The DPDP Act seeks to establish a safer digital ecosystem for minors by placing stronger accountability obligations on businesses.

Conclusion

Under the Digital Personal Data Protection Act, 2023, any individual below 18 years of age is considered a child. The law requires organizations to obtain verifiable parental or guardian consent before processing a child’s personal data.

The Act also imposes strict prohibitions on profiling, tracking, monitoring, and targeted advertising directed at children. Additionally, companies must ensure that their data processing activities do not negatively affect a child’s well-being.

These provisions make India’s child data protection framework one of the strictest globally. Businesses operating digital platforms in India must therefore adopt robust compliance mechanisms to ensure lawful handling of children’s personal data.
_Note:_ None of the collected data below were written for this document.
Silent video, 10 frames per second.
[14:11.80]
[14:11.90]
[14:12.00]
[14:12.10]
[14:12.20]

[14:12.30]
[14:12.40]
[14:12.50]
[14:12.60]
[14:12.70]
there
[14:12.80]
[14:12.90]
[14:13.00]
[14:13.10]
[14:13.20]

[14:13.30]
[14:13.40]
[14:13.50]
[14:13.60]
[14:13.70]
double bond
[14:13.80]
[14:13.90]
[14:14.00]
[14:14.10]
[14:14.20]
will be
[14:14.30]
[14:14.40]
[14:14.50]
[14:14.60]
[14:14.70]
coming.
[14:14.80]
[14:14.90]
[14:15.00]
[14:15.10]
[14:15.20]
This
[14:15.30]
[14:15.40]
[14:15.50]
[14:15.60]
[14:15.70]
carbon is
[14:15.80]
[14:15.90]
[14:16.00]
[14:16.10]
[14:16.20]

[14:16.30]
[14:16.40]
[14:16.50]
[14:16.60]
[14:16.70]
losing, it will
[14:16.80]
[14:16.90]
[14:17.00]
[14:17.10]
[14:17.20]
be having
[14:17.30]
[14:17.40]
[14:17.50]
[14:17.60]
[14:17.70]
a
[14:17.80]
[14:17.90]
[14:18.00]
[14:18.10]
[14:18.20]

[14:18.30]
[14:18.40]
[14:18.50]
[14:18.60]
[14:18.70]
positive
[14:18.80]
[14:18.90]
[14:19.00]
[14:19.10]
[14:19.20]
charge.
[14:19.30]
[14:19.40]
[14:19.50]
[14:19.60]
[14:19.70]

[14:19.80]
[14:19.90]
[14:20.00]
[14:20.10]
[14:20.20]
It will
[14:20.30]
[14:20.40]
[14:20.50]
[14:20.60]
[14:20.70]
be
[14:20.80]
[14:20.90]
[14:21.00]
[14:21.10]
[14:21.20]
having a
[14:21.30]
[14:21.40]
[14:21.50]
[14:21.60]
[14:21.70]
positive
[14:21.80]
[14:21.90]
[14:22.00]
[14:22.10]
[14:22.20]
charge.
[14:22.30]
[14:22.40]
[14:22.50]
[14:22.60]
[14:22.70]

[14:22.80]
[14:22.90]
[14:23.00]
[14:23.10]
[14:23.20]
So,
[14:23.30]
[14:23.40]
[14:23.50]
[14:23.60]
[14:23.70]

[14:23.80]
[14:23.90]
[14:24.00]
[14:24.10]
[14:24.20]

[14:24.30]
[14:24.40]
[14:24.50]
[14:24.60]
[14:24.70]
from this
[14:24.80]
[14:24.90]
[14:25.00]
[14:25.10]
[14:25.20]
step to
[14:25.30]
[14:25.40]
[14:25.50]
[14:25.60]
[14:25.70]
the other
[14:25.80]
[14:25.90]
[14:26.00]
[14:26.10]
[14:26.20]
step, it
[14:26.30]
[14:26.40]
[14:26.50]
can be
As digital engagement among children continues to rise, the DPDP Act represents a significant step toward creating a safer and more privacy-focused online environment for young users.

FAQs on Children Under the DPDP Act

Q1. Who is considered a child under the DPDP Act?

A1. A child under the DPDP Act is any individual who has not completed 18 years of age.

Q2. What is the age of consent under the DPDP Act?

A2. The age threshold for parental consent under the DPDP Act is 18 years.

Q3. Is parental consent mandatory for processing children’s data?

A3. Yes, Data fiduciaries must obtain verifiable consent from a parent or legal guardian before processing a child’s personal data.

Q4. What is meant by verifiable parental consent?

A4. It means companies must implement reasonable methods to confirm that consent genuinely comes from the parent or lawful guardian.

Q5. Can companies show targeted advertisements to children?

A5. No, The DPDP Act prohibits targeted advertising directed specifically at children.

Q6. Does the DPDP Act prohibit profiling of children?

A6. Yes, Profiling, tracking, and behavioral monitoring of children are prohibited under the Act.

Q7. What are examples of children’s personal data?

A7. Examples include names, email addresses, phone numbers, location data, browsing activity, photos, videos, and biometric information.

Q8. Which businesses are affected by child data protection rules?

A8. Any business processing digital personal data of children, including social media platforms, gaming apps, EdTech companies, and e-commerce websites.

Q9. What happens if a company violates child data protection provisions?

A9. Companies may face significant financial penalties, regulatory action, and reputational damage for non-compliance.

Q10. Is India’s child data protection law stricter than GDPR?

A10. Yes, India defines children as individuals below 18 years, whereas GDPR generally allows digital consent between 13 and 16 years depending on the country.